» **Task goal**:
Images are not wanted; transcribe the rest of the listing exactly.

» **Source data**:
[Start of section]

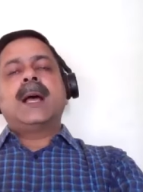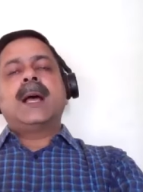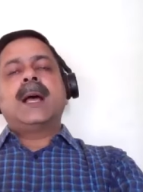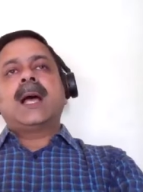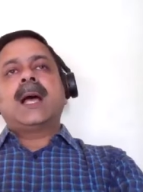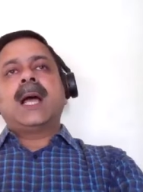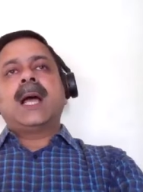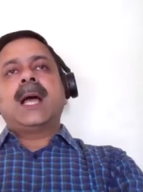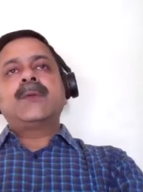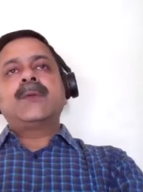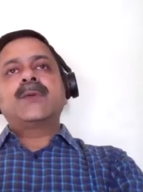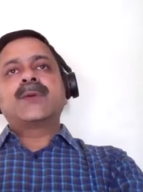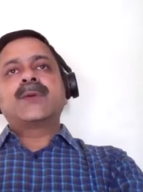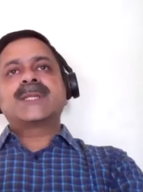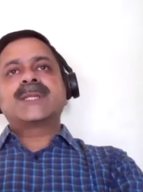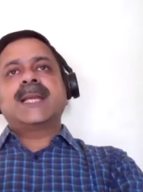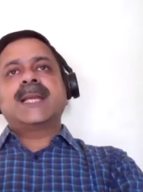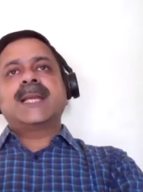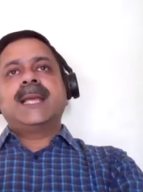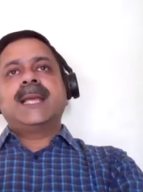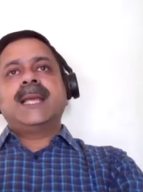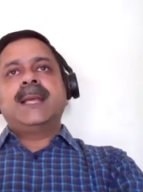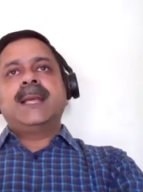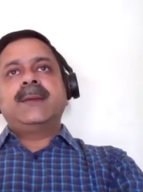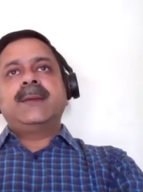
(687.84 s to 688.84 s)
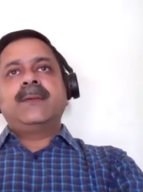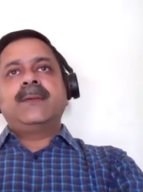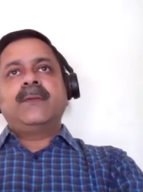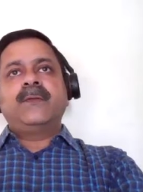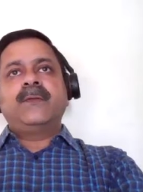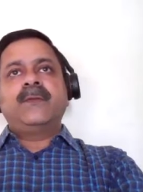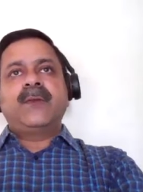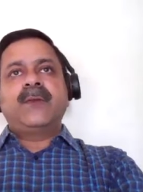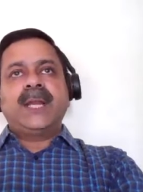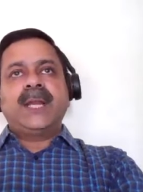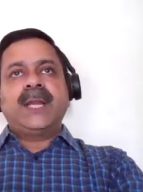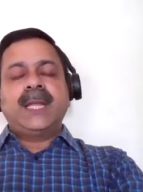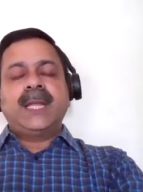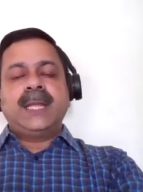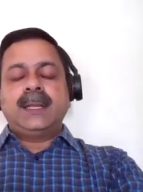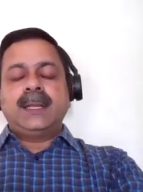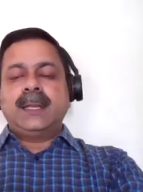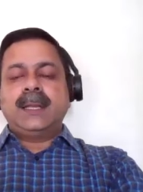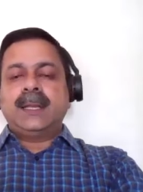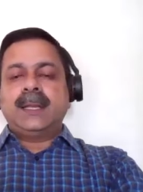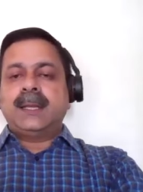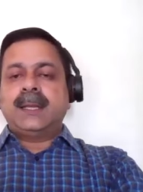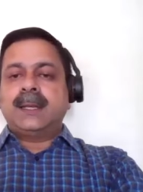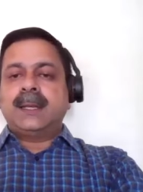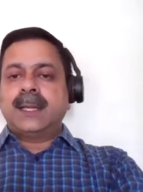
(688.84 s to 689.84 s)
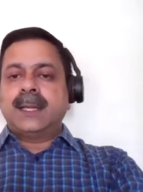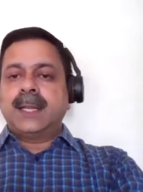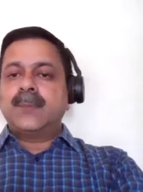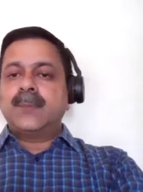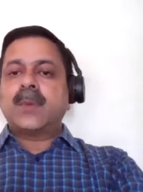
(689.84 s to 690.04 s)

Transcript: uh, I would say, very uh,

[End of section]

» **Written response**:
(687.84 s to 688.84 s)
(688.84 s to 689.84 s)
(689.84 s to 690.04 s)

Transcript: uh, I would say, very uh,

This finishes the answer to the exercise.